Les couleurs primitives tressaillent sur l’ardoise, chuchotent sur le vieux bois, sur des toiles anciennes de lin tanné. Le liant tisse autour du pigment un réseau fibreux ou cristallin. Et le dessin mystérieux, tatoué à l’acrylique sur des supports nouveaux, inspire à sa main des flèches et des spirales selon la direction du vent.

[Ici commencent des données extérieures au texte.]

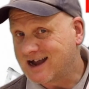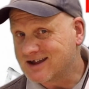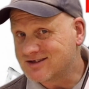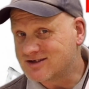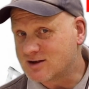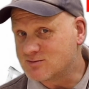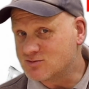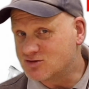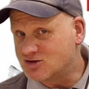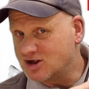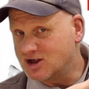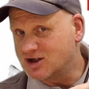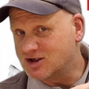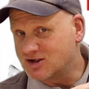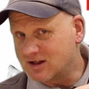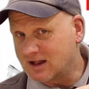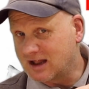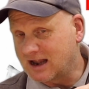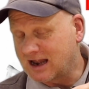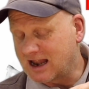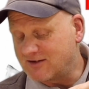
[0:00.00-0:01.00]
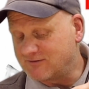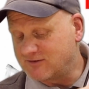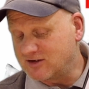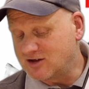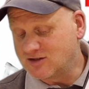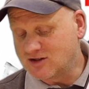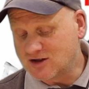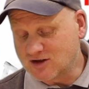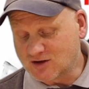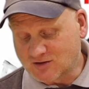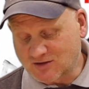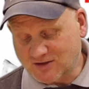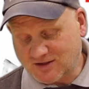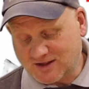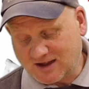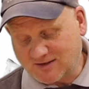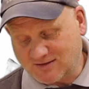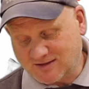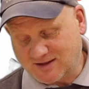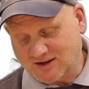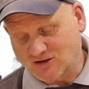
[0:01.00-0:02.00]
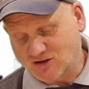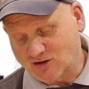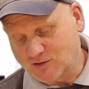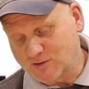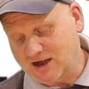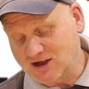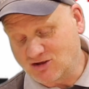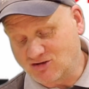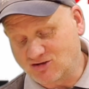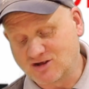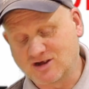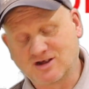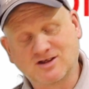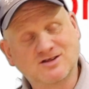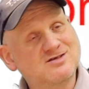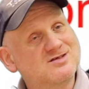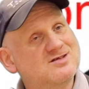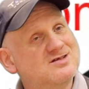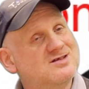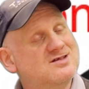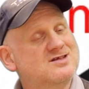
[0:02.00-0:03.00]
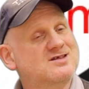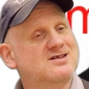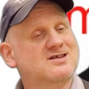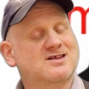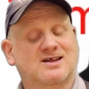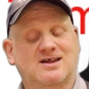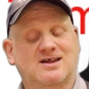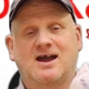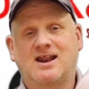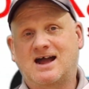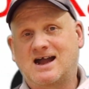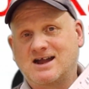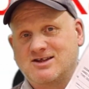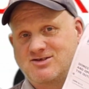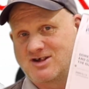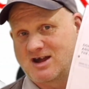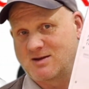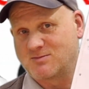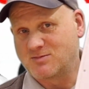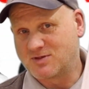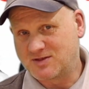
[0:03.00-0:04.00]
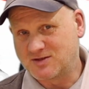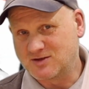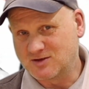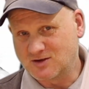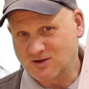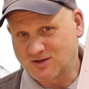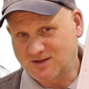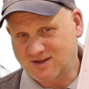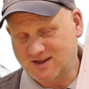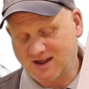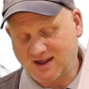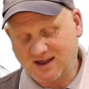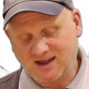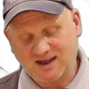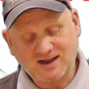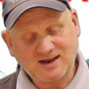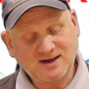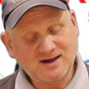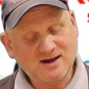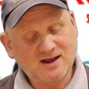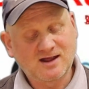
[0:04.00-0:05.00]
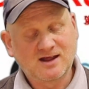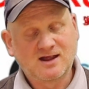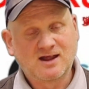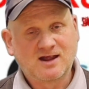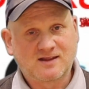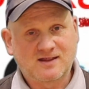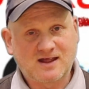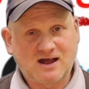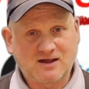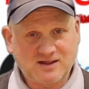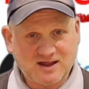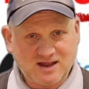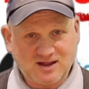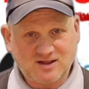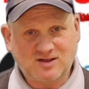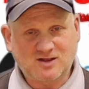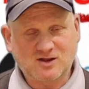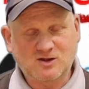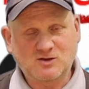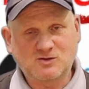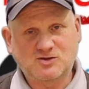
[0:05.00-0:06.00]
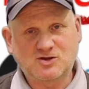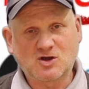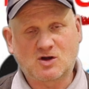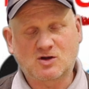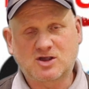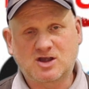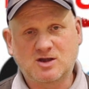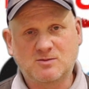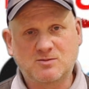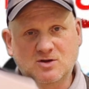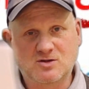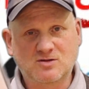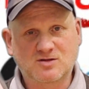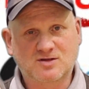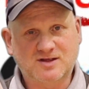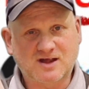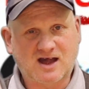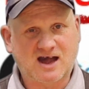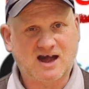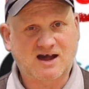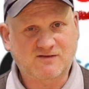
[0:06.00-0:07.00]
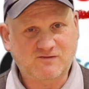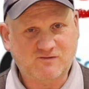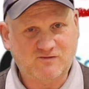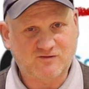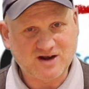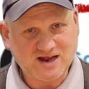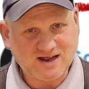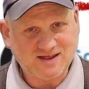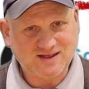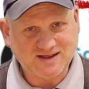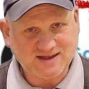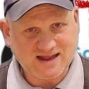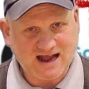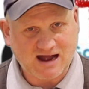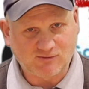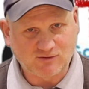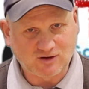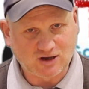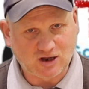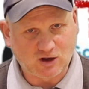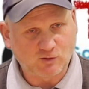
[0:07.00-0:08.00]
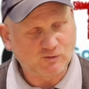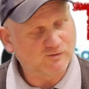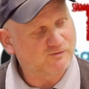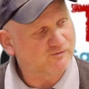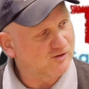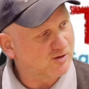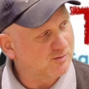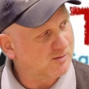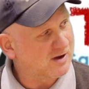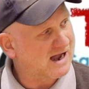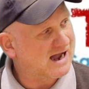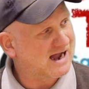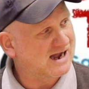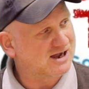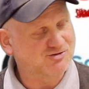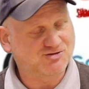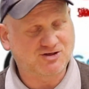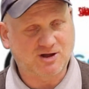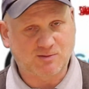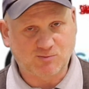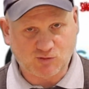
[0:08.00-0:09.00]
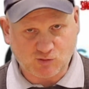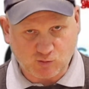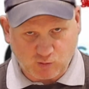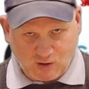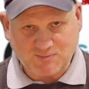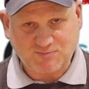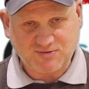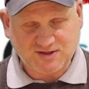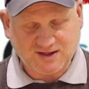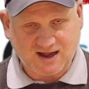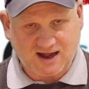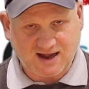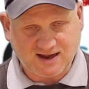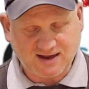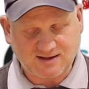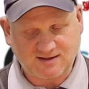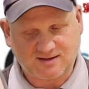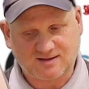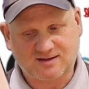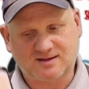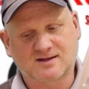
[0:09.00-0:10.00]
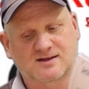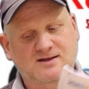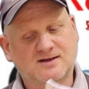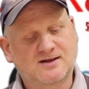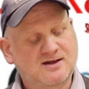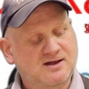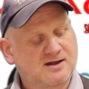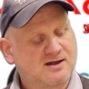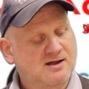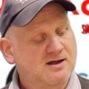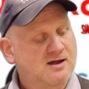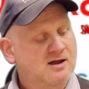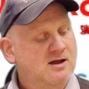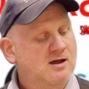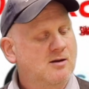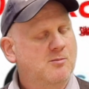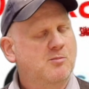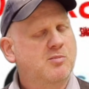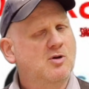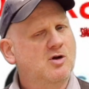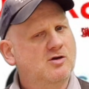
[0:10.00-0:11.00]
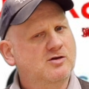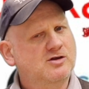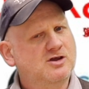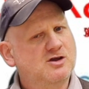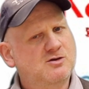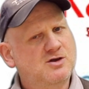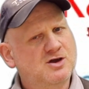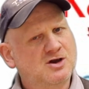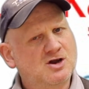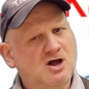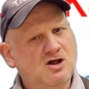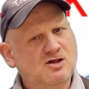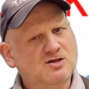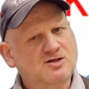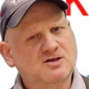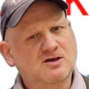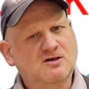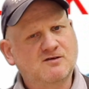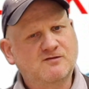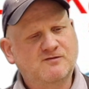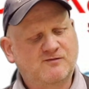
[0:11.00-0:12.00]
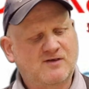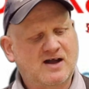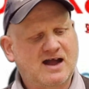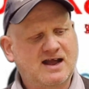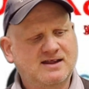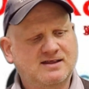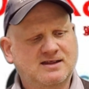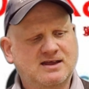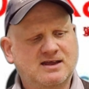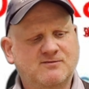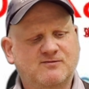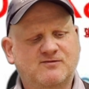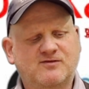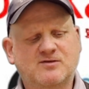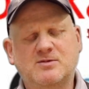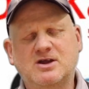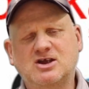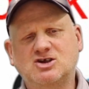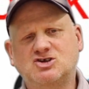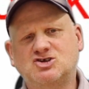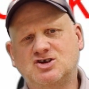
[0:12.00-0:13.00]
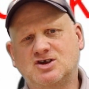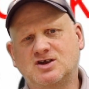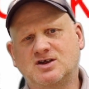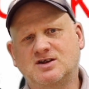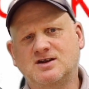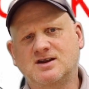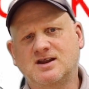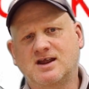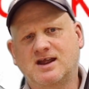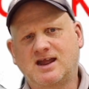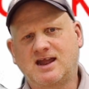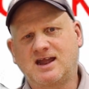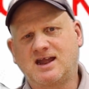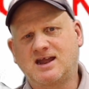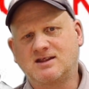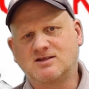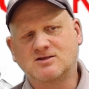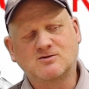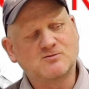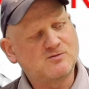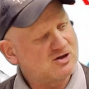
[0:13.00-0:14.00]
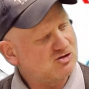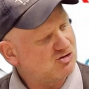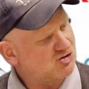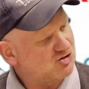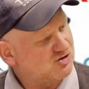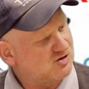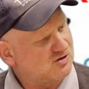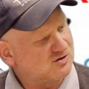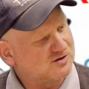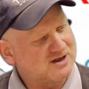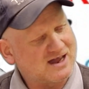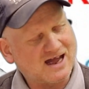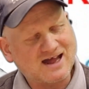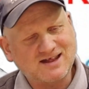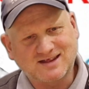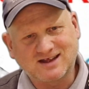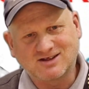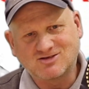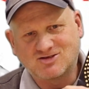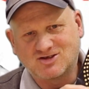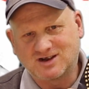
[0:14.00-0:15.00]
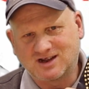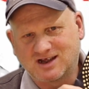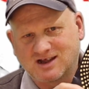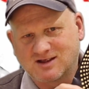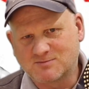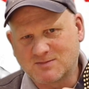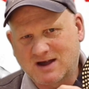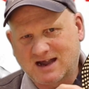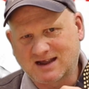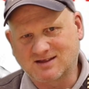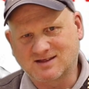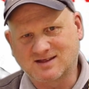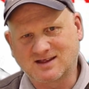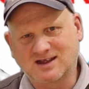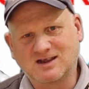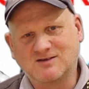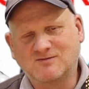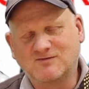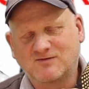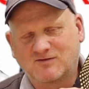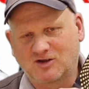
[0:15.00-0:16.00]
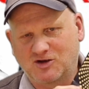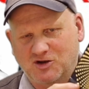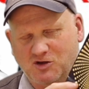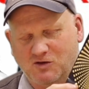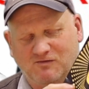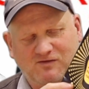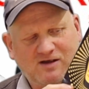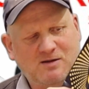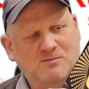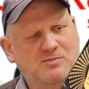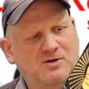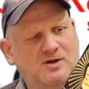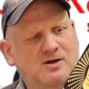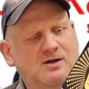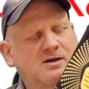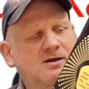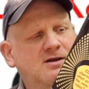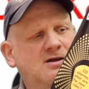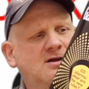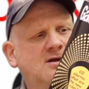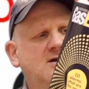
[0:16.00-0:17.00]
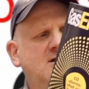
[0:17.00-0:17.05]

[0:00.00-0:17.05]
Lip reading: IGEM G11, the unsafe situations, and IGEM 13. Now these two documents are free to download from IGEM's website, but you can also find the information in the Registered Gas Engineers magazine for November.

Les lames en triangle, l’arc, les zigs-zags, pictogrammes sacrés qui ornent les monuments protecteurs de sépultures mégalithiques, les cairns de son pays au bord de l’océan, Monique les a beaucoup explorés ; ils sont devenus signes de son alphabet magique. Elle en a mordu le cuivre et l’acier incisés, versant ses eaux-fortes en des sillons légers, puis a imprégné d’encre la pierre polie au grain fin creusé.

Dans l’étendue des rencontres, au fil du temps elle découvre d’encore plus lointains horizons. Son esprit sculpteur s’intéresse aux poudres de silice et calcaire, aux mélanges de chaux, d’argile, de sable et d’eau... Elle étudie avec bonheur la chimie du ciment, s’essaie à la cuisson pour travailler le béton. Perfectionnant la technique de son mortier, elle le colore puis l’érige en totem parmi les arbres à papillons, à Saint Martin le Vinoux au voisinage des mines Vicat (Isère), dans les merveilleux jardins de la Casamaures restaurée.

Elle tente doucement de contraindre aujourd’hui la terre, l'eau et le feu par le raku. Brûle et enfume la céramique incandescente, la plonge, l’émaille, la craquelle, la traîne dans la cendre et la suie. Comme enfin sorti du brouillard qui le contenait inaccessible au sommet des montagnes, l’objet mordoré qui descend du travail de l'âme arrache ses fibrilles en poussière noirâtre des ailes du granit. Et sur le sol aride foulé par les humains, ses lichens déposent de la fertilité.